For Mothers Who Want To Breast-Feed, Hospital Stay Can Be Crucial
Posted November 10, 2001
RALEIGH, N.C. — During pregnancy, one of the many things parents-to-be must decide is whether their baby will be breast-fed or bottle fed. For those who decide to breast-feed, what happens during their hospital stay plays a big role in getting them and baby off to a good start.
As a first-time mom, Karen Madaus was not quite sure what to expect in the hospital, but she had always planned to breast-feed her son.
"For the baby, it just seems like the benefits are endless," she said.
For mothers who want to breast-feed, what happens during the hospital stay is crucial.

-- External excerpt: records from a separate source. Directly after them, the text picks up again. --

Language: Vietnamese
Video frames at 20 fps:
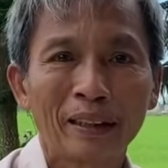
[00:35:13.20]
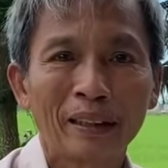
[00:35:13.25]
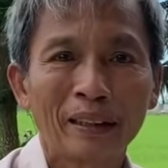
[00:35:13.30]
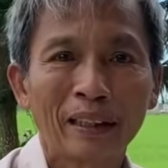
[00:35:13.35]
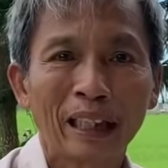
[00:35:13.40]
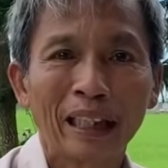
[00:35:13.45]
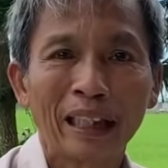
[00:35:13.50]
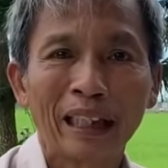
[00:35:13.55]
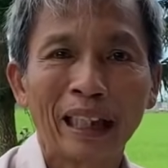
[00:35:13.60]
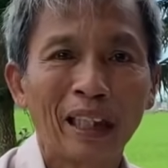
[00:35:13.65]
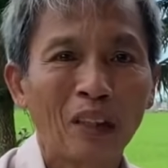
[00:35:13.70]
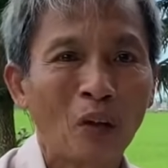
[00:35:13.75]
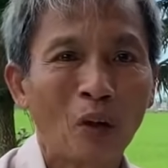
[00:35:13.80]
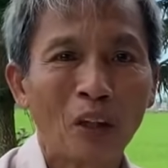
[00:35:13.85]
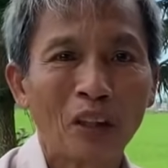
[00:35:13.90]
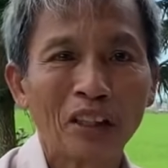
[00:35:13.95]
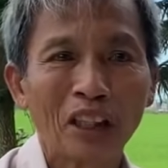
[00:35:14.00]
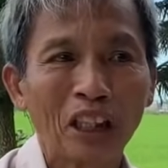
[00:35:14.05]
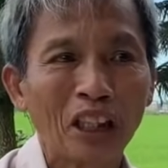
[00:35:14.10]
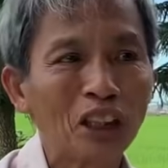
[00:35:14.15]
thì là khó
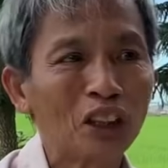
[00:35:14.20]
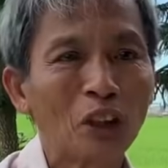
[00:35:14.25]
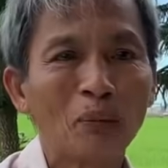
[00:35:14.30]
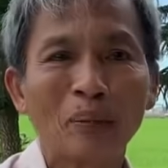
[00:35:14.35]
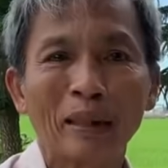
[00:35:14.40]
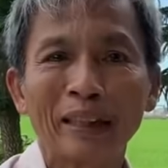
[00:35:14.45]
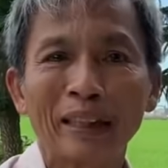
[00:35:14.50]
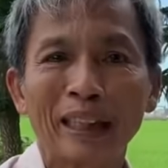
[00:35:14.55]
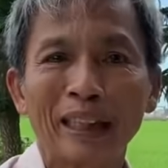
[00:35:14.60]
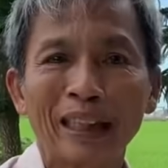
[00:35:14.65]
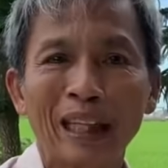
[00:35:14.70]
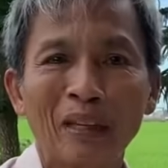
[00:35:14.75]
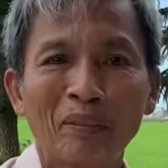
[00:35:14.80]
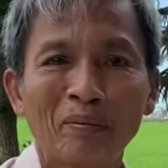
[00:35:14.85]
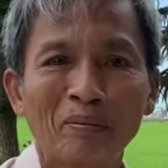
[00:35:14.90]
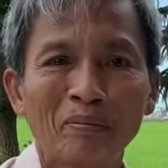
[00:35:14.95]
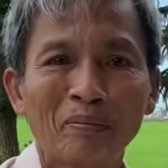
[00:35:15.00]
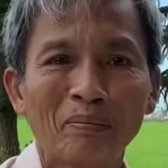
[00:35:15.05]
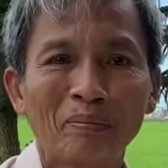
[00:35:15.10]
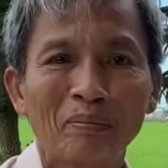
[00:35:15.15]
giữ cho mình sạch trong
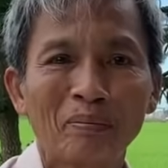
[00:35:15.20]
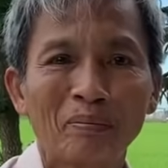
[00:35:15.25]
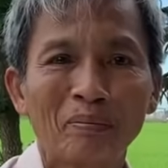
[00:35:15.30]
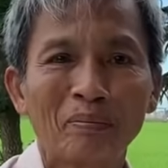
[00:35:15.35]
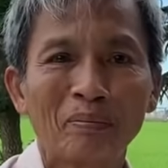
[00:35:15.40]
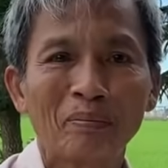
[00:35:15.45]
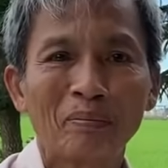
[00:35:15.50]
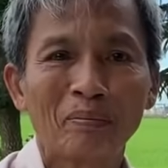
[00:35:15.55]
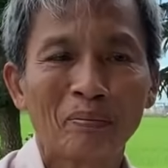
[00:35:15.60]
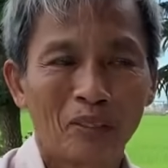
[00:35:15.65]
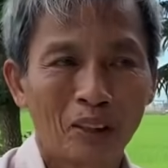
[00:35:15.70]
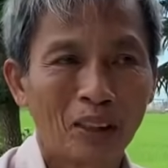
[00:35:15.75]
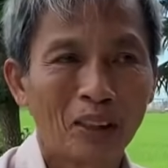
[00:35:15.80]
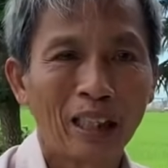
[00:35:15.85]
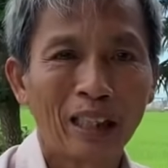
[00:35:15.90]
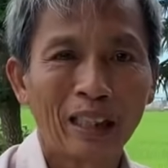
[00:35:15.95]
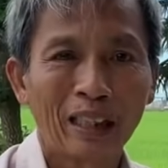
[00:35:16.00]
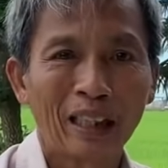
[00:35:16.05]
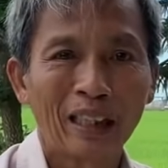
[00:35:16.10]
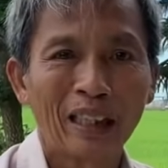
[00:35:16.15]
ở
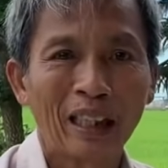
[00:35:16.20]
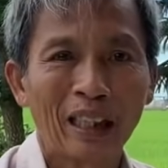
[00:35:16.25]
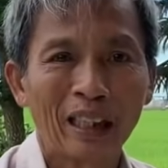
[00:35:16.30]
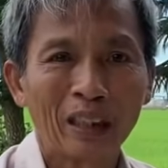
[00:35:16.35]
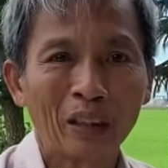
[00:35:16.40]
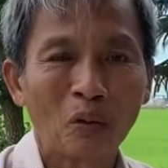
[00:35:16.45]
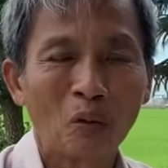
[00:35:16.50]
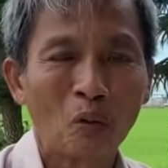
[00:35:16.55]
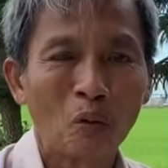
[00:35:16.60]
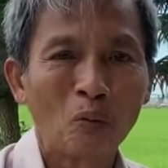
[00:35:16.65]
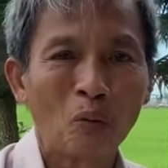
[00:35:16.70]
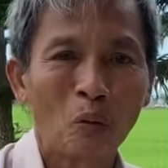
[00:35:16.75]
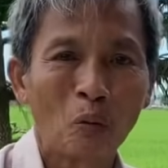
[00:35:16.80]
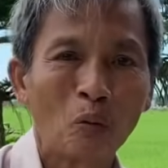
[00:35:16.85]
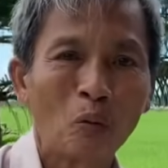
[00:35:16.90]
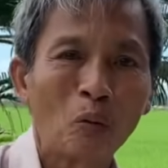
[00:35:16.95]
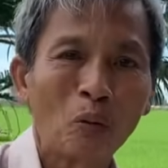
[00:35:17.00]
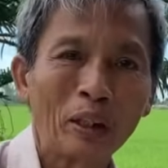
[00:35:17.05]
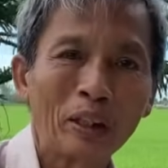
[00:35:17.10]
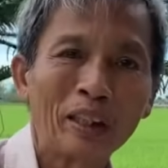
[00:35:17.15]
đây là lời của một
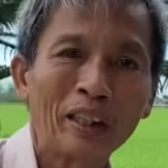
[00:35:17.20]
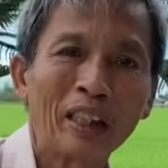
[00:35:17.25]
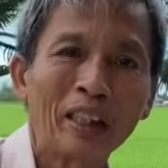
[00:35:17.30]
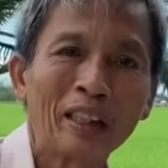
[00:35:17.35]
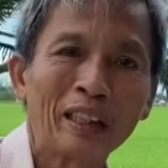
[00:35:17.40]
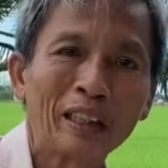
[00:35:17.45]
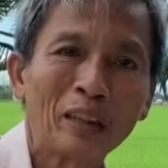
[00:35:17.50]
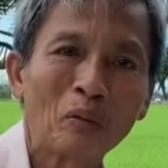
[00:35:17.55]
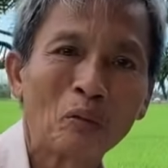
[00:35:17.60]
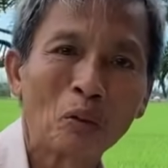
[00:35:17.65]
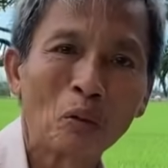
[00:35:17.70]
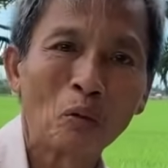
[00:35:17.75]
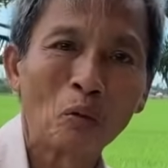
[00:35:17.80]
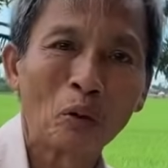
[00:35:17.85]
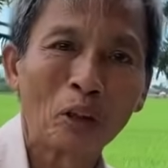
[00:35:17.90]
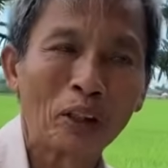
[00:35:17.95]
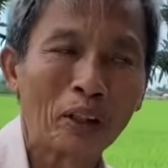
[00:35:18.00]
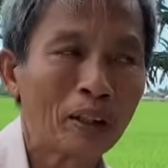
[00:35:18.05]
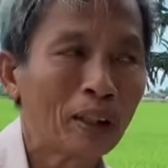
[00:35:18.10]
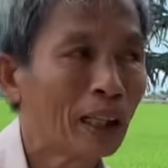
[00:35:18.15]
cái quyển kinh trong cái
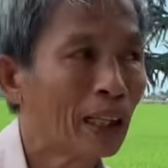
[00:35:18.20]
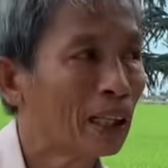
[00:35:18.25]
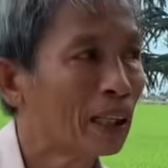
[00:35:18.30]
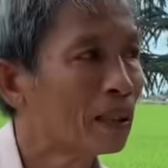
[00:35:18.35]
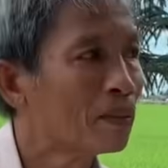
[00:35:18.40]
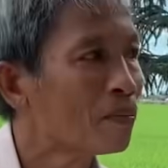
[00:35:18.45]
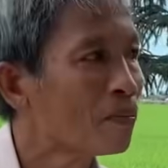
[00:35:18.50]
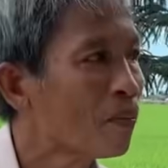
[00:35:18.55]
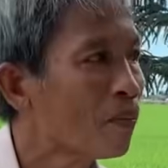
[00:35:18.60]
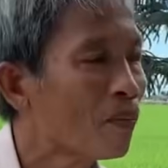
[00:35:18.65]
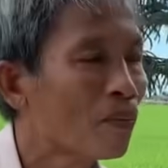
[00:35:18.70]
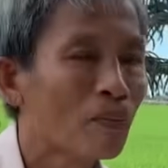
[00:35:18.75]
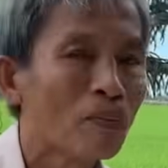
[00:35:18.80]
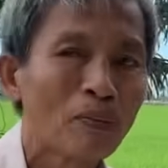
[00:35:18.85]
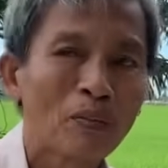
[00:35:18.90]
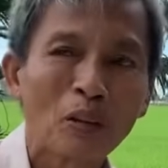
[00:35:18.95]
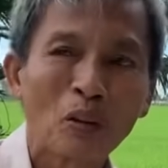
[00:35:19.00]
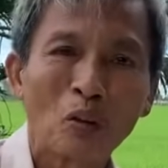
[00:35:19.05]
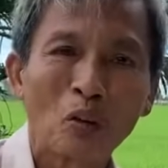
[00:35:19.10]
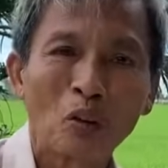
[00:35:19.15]
quyển ờ,
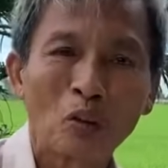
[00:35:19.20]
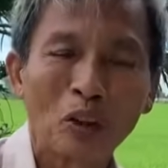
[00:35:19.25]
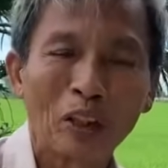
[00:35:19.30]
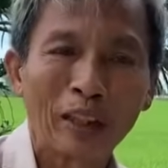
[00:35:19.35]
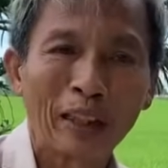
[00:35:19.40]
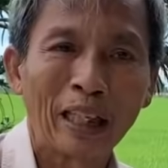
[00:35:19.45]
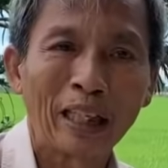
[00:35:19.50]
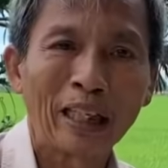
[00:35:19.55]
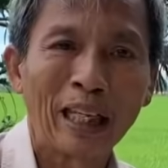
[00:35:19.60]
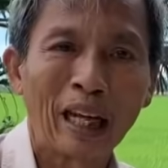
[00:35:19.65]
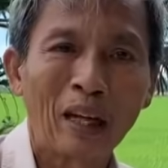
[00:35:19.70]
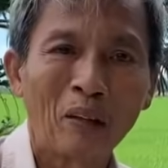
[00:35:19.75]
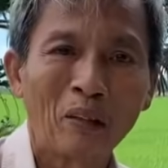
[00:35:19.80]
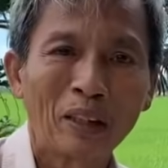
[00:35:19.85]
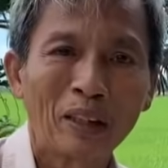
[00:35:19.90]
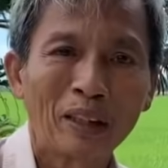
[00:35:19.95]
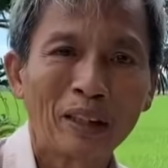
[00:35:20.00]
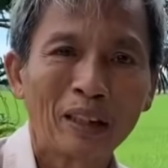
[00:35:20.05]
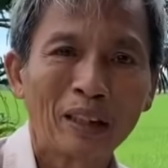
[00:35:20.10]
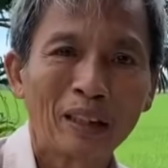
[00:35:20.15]
con thiền đại đạo đó
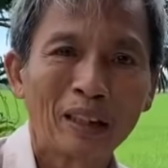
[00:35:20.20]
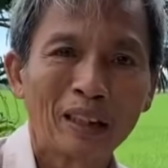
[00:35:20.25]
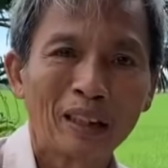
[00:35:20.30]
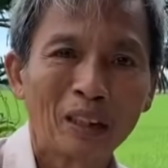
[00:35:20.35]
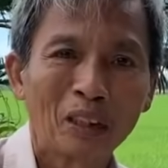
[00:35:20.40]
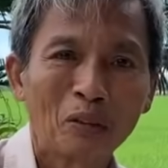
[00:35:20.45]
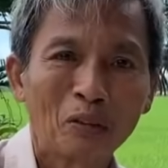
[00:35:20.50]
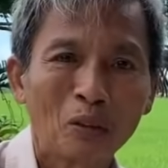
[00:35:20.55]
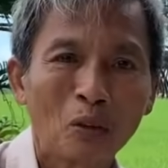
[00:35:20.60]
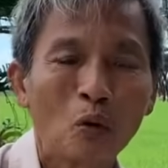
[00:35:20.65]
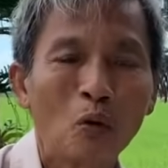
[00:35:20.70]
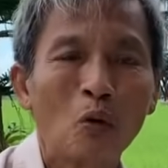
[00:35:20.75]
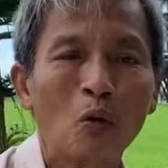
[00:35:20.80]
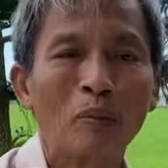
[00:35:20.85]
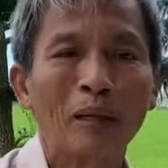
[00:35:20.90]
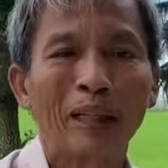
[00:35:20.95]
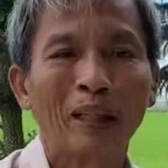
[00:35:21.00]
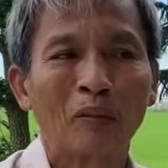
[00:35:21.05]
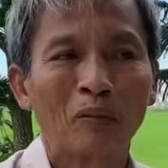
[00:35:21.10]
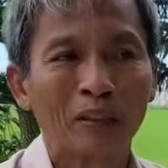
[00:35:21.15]
nếu tu
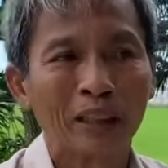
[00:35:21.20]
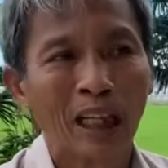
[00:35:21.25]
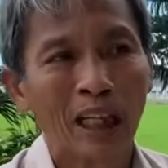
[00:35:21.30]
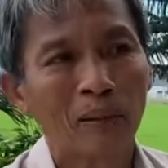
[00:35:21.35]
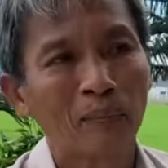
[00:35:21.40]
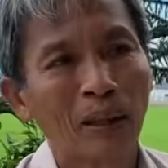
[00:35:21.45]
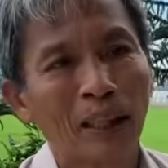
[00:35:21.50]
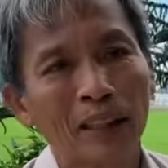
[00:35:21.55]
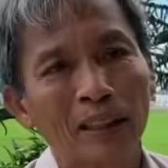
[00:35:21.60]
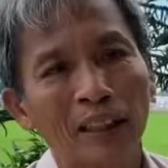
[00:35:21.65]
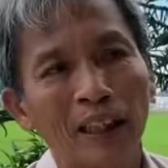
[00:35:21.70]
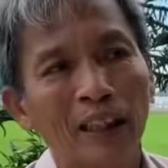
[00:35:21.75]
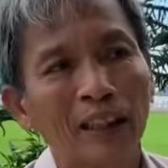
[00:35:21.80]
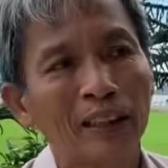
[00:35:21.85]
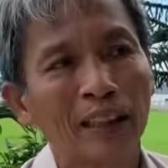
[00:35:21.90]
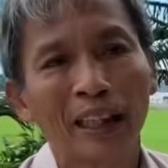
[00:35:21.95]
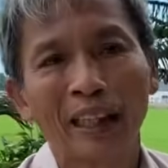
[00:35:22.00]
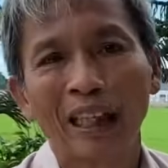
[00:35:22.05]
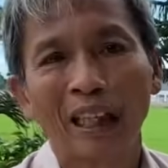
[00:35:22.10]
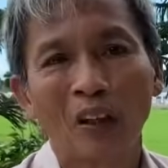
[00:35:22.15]
mà lòng chẳng mạnh tin
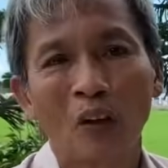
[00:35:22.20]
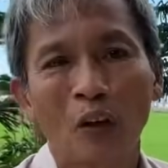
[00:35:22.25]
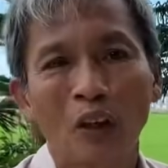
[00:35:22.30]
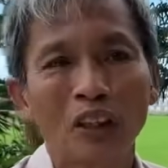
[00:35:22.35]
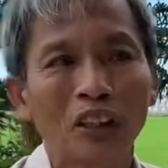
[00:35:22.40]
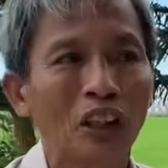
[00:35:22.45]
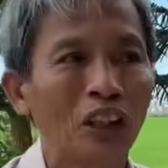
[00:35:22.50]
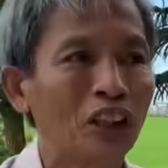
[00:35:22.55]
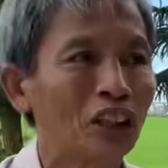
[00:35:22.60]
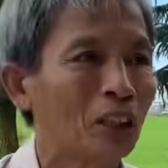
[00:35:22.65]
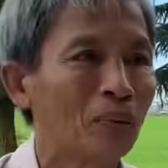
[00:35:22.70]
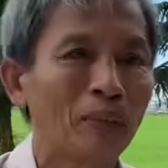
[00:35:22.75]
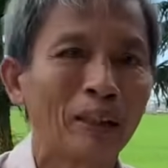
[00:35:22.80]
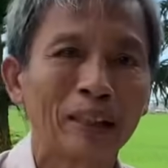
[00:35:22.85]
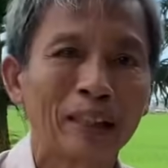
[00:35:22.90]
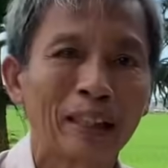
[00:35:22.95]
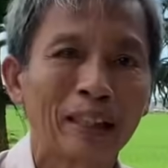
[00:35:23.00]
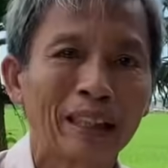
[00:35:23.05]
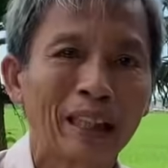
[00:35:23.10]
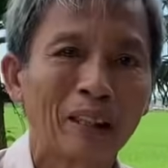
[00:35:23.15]
thì là khó giữ cho mình
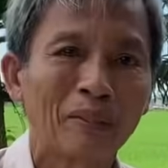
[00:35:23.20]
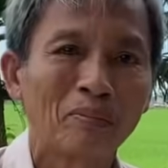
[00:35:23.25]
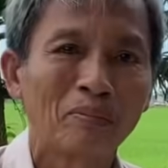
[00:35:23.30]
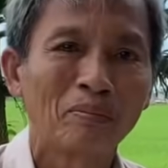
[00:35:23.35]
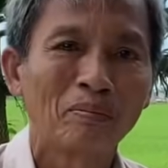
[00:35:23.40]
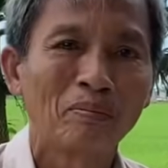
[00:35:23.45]
sạch trong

Lactation consultants recommend parents prepare a birth plan and go over it with their doctor before delivery.
"Part of that birth plan is going to be how they want their baby to be fed," said lactation consultant Vicki Baumann.
Mothers who want to breast-feed should let their medical team know that they do not want their baby to have a bottle. Experts say the first attempt to breast-feed should happen soon after the baby is born when he or she is still alert.
Baby Jordan had no problem getting the hang of it.
"One of his first feedings was a few hours after he was born," Madaus said.
Many hospitals have lactation consultants to help parents with questions or concerns. Most specialists recommend letting the baby sleep in your hospital room.
"Rooming is something that really should be a given. It's really teaching the mother and her baby as you go through day and night," said lactation consultant Molly Pessl.
At Rex Hospital, lactaction consultants are available seven days a week. No matter where babies are delivered, experts say if mothers need help, they should ask for it. There are also support services available if people have questions or problems after they return home.